_Records for the task_.
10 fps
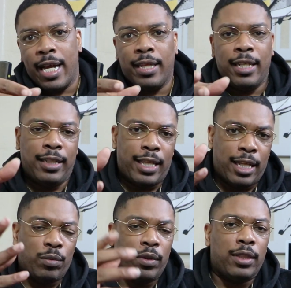I think
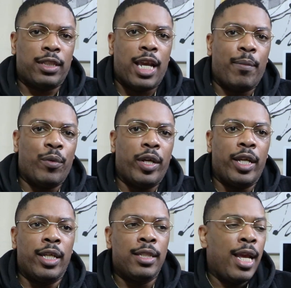that's what this camera
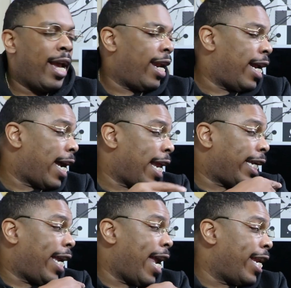is, and I got a
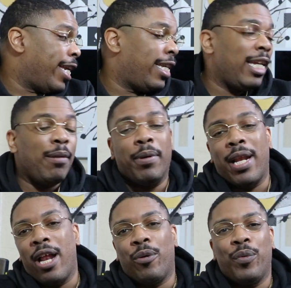Canon D, but
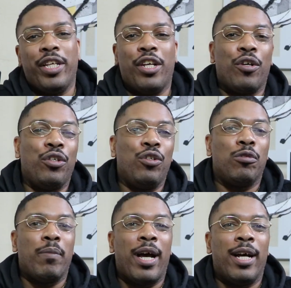I really don't
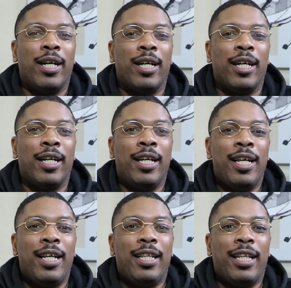use my
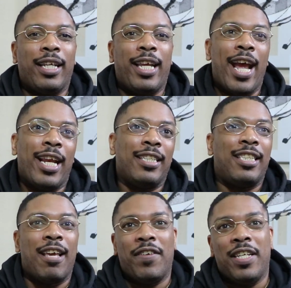the Canon
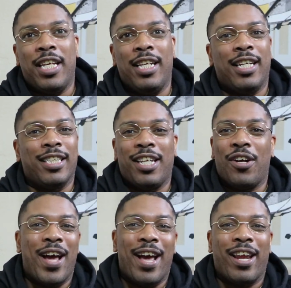7D because it
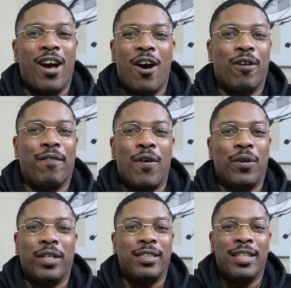don't have the
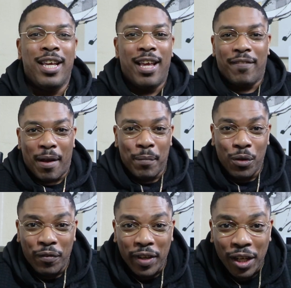autofocus. If I
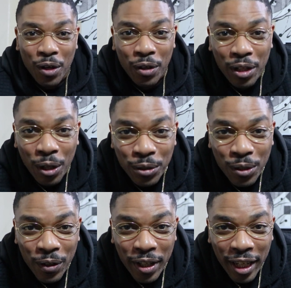move in on close
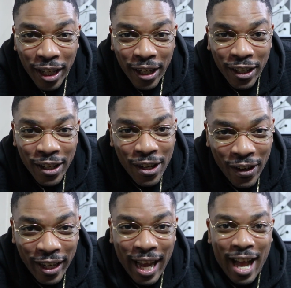on here,
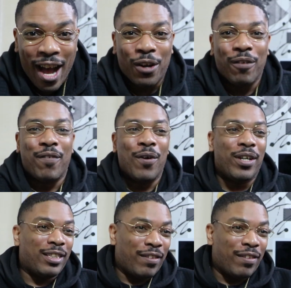it got autofocus.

_Exercise requirements_. Hand back all the entries exactly, leaving out the pictures.

_Expected output_.
10 fps
I think
that's what this camera
is, and I got a
Canon D, but
I really don't
use my
the Canon
7D because it
don't have the
autofocus. If I
move in on close
on here,
it got autofocus.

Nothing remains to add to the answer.